TASK OBJECTIVE - Print, in exact form, the lines below from the one containing "The speaker talks in Portuguese." through the one containing "[00:00:04.60]", and omit all others.

INPUT -
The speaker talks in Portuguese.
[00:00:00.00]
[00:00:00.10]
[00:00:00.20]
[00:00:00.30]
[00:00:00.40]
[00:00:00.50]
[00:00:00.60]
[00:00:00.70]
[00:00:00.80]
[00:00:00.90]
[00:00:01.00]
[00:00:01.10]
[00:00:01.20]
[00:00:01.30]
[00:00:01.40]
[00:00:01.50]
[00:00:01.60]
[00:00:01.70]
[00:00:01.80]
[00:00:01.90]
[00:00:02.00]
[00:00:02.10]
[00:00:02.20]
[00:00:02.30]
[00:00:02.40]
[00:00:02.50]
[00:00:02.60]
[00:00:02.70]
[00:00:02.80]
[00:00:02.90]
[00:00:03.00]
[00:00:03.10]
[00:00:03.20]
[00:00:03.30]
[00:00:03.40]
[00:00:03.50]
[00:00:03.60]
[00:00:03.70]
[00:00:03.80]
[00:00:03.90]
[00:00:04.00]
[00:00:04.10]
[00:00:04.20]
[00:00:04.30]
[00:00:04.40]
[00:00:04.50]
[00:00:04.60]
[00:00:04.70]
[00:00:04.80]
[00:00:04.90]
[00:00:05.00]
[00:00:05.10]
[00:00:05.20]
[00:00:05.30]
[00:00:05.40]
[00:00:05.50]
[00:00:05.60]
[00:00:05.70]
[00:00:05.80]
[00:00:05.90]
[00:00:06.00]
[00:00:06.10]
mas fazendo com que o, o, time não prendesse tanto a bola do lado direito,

* * *

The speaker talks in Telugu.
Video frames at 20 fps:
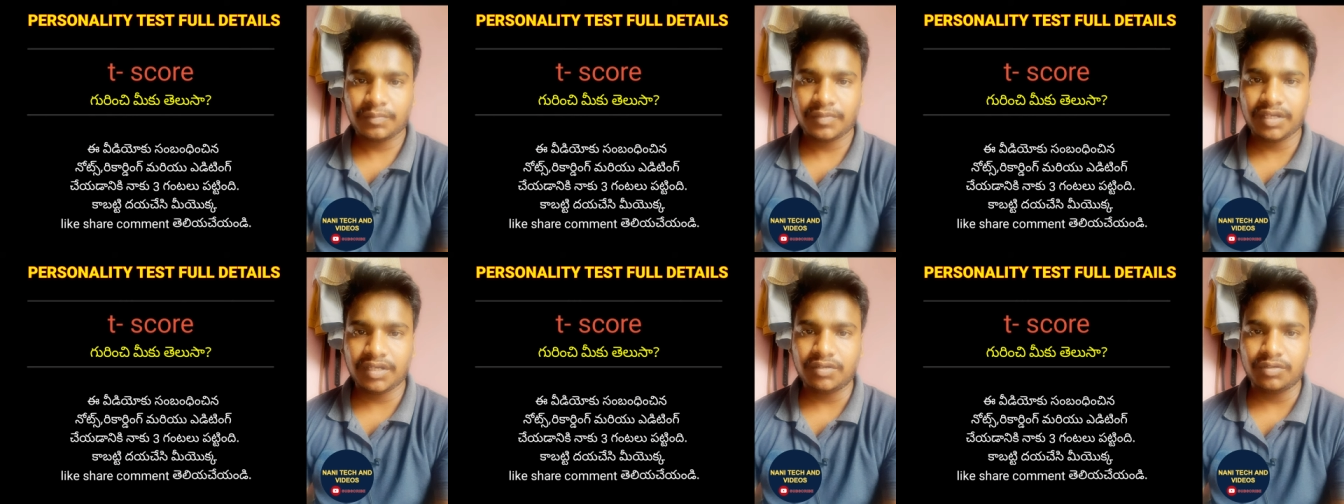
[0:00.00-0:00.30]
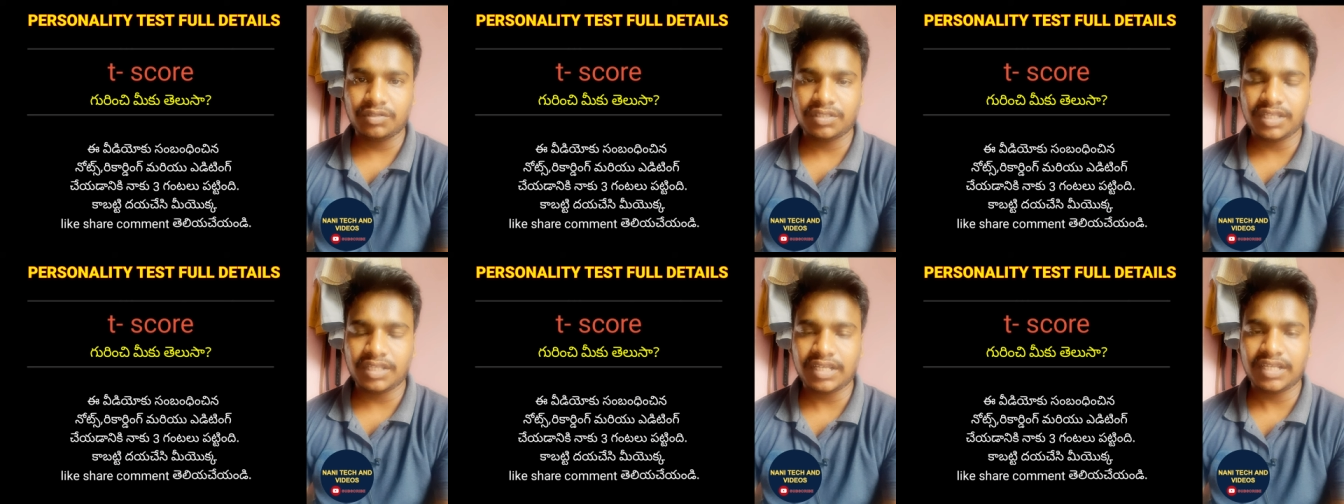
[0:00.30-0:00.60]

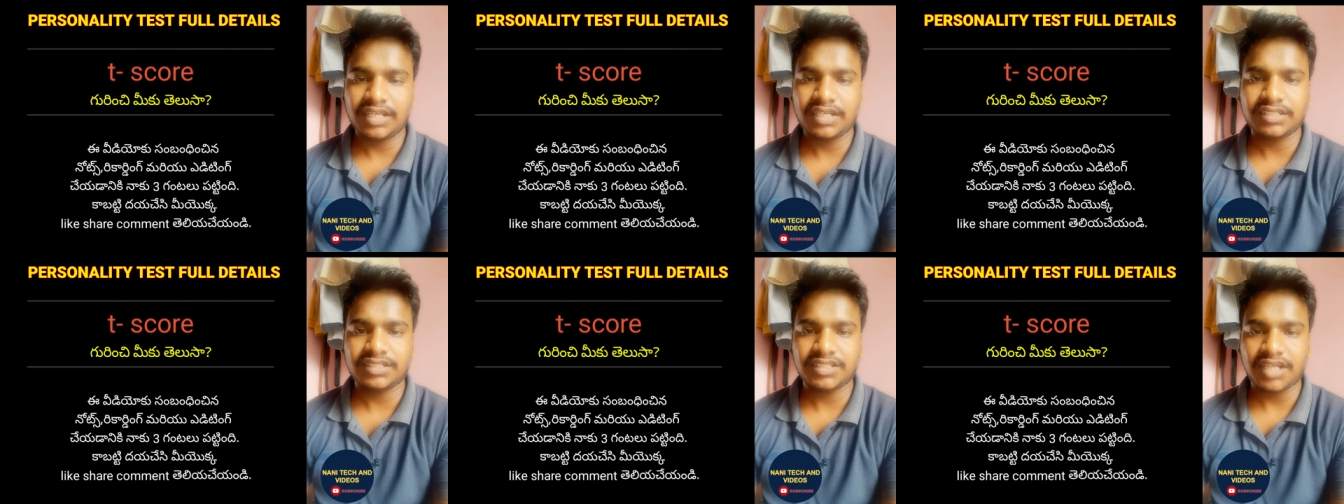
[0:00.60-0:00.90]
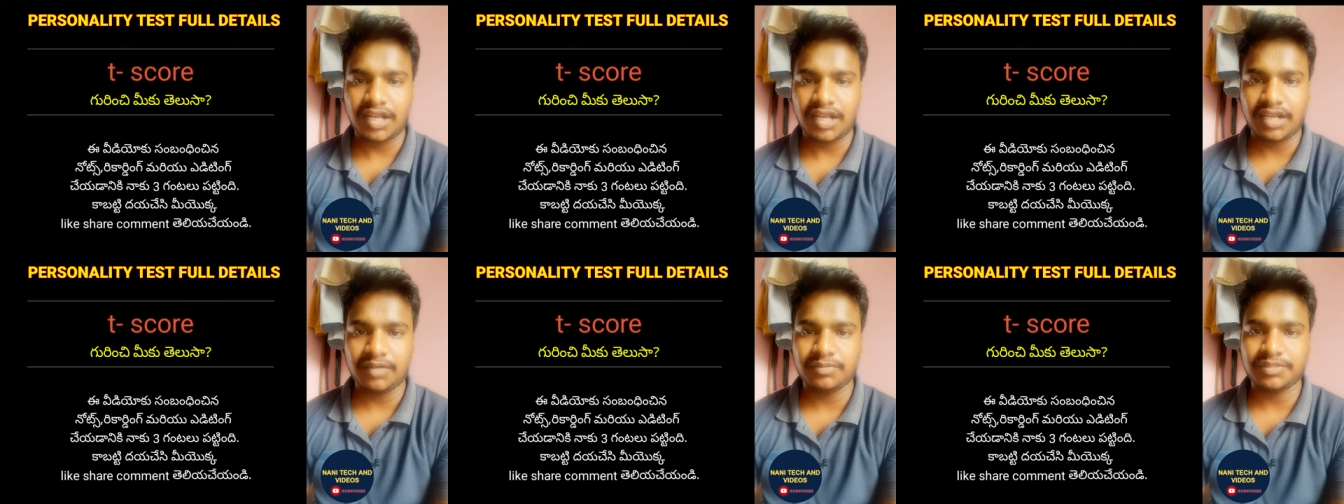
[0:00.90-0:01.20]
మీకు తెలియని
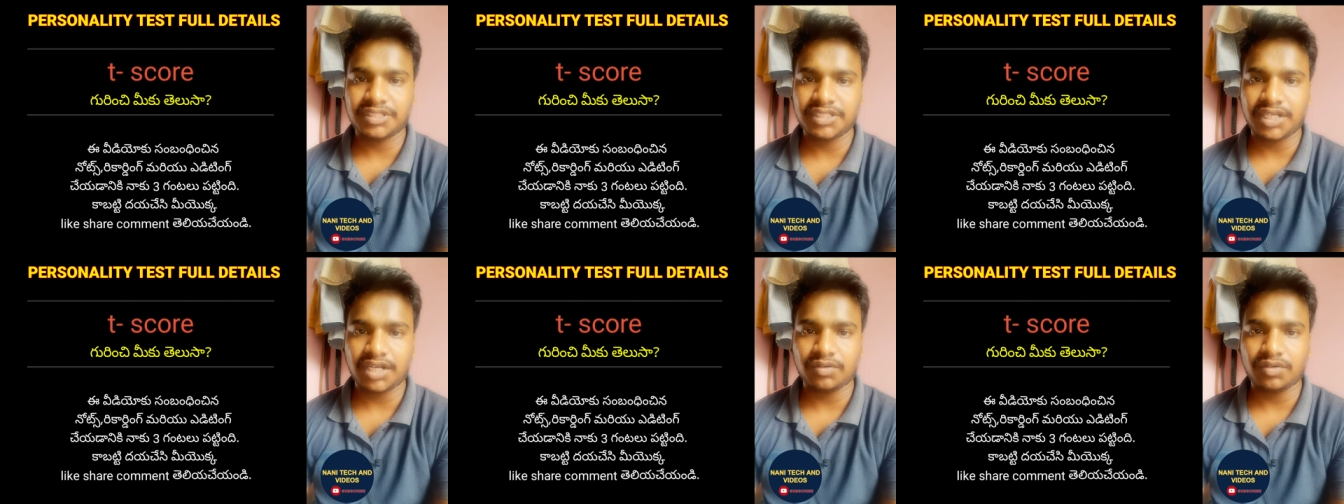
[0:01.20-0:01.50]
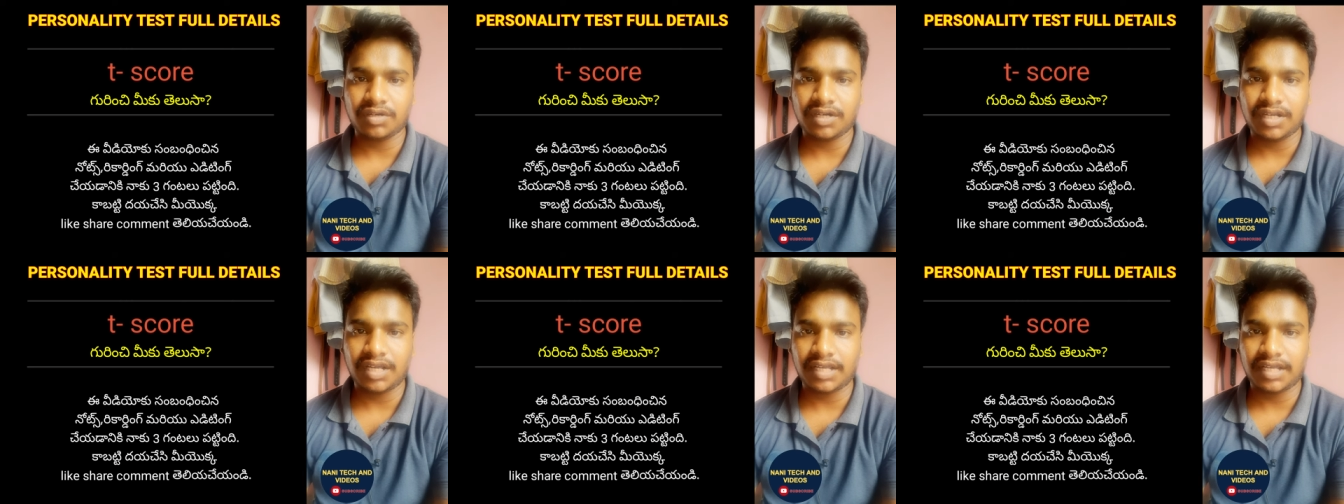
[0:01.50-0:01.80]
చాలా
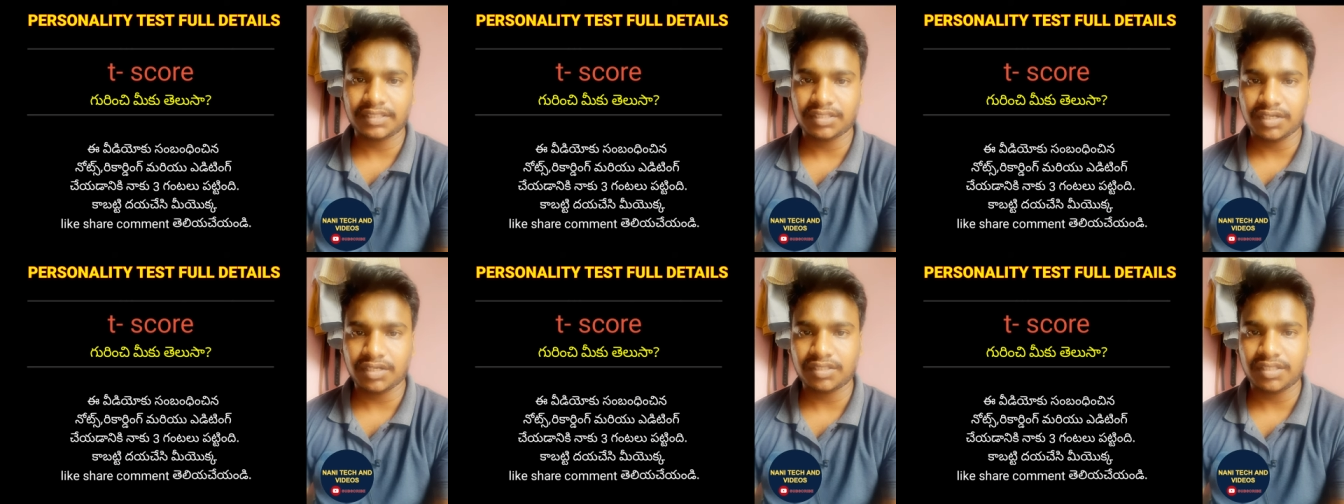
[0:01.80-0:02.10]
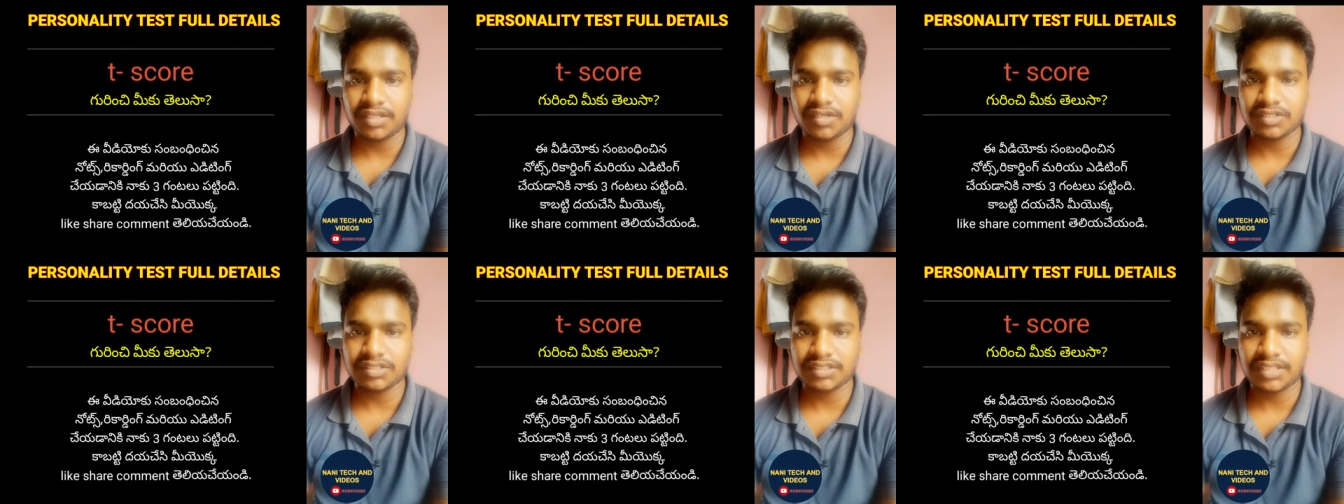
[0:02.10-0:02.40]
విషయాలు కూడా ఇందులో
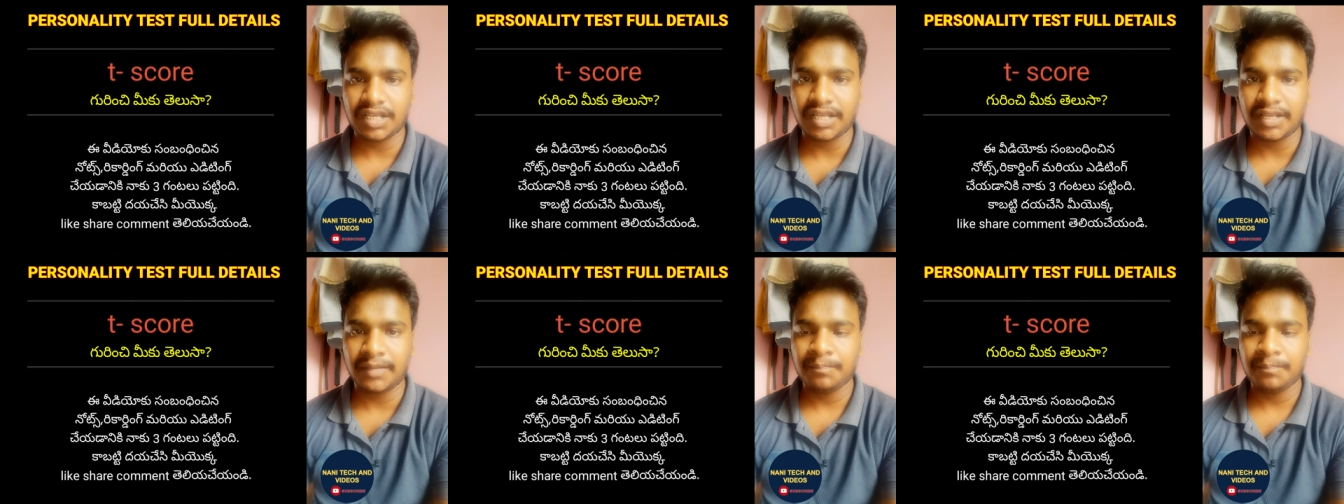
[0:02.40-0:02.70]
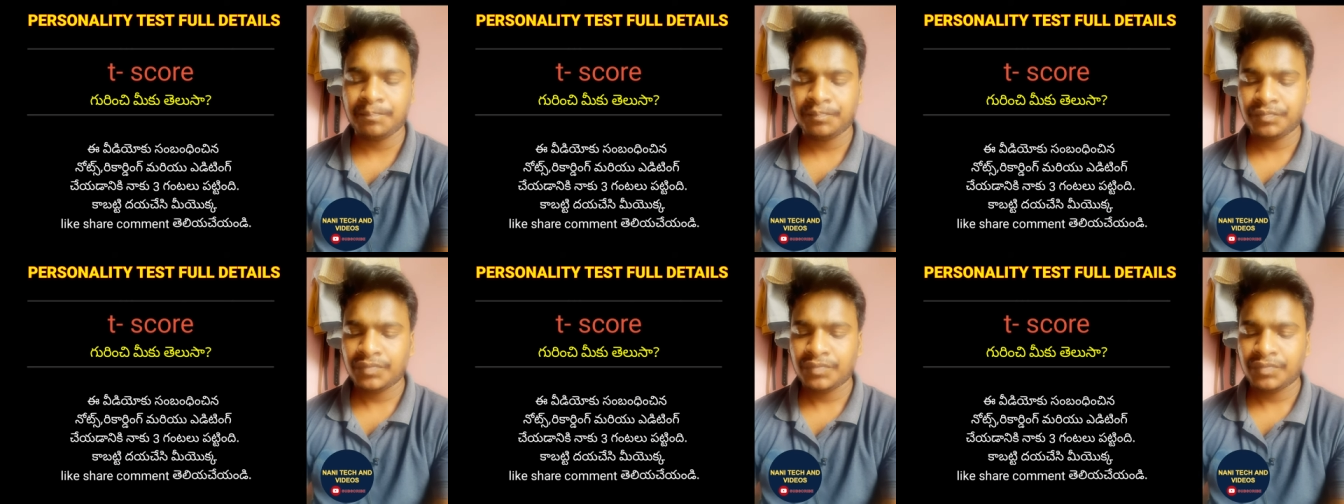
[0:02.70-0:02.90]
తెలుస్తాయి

TASK RESPONSE -
The speaker talks in Portuguese.
[00:00:00.00]
[00:00:00.10]
[00:00:00.20]
[00:00:00.30]
[00:00:00.40]
[00:00:00.50]
[00:00:00.60]
[00:00:00.70]
[00:00:00.80]
[00:00:00.90]
[00:00:01.00]
[00:00:01.10]
[00:00:01.20]
[00:00:01.30]
[00:00:01.40]
[00:00:01.50]
[00:00:01.60]
[00:00:01.70]
[00:00:01.80]
[00:00:01.90]
[00:00:02.00]
[00:00:02.10]
[00:00:02.20]
[00:00:02.30]
[00:00:02.40]
[00:00:02.50]
[00:00:02.60]
[00:00:02.70]
[00:00:02.80]
[00:00:02.90]
[00:00:03.00]
[00:00:03.10]
[00:00:03.20]
[00:00:03.30]
[00:00:03.40]
[00:00:03.50]
[00:00:03.60]
[00:00:03.70]
[00:00:03.80]
[00:00:03.90]
[00:00:04.00]
[00:00:04.10]
[00:00:04.20]
[00:00:04.30]
[00:00:04.40]
[00:00:04.50]
[00:00:04.60]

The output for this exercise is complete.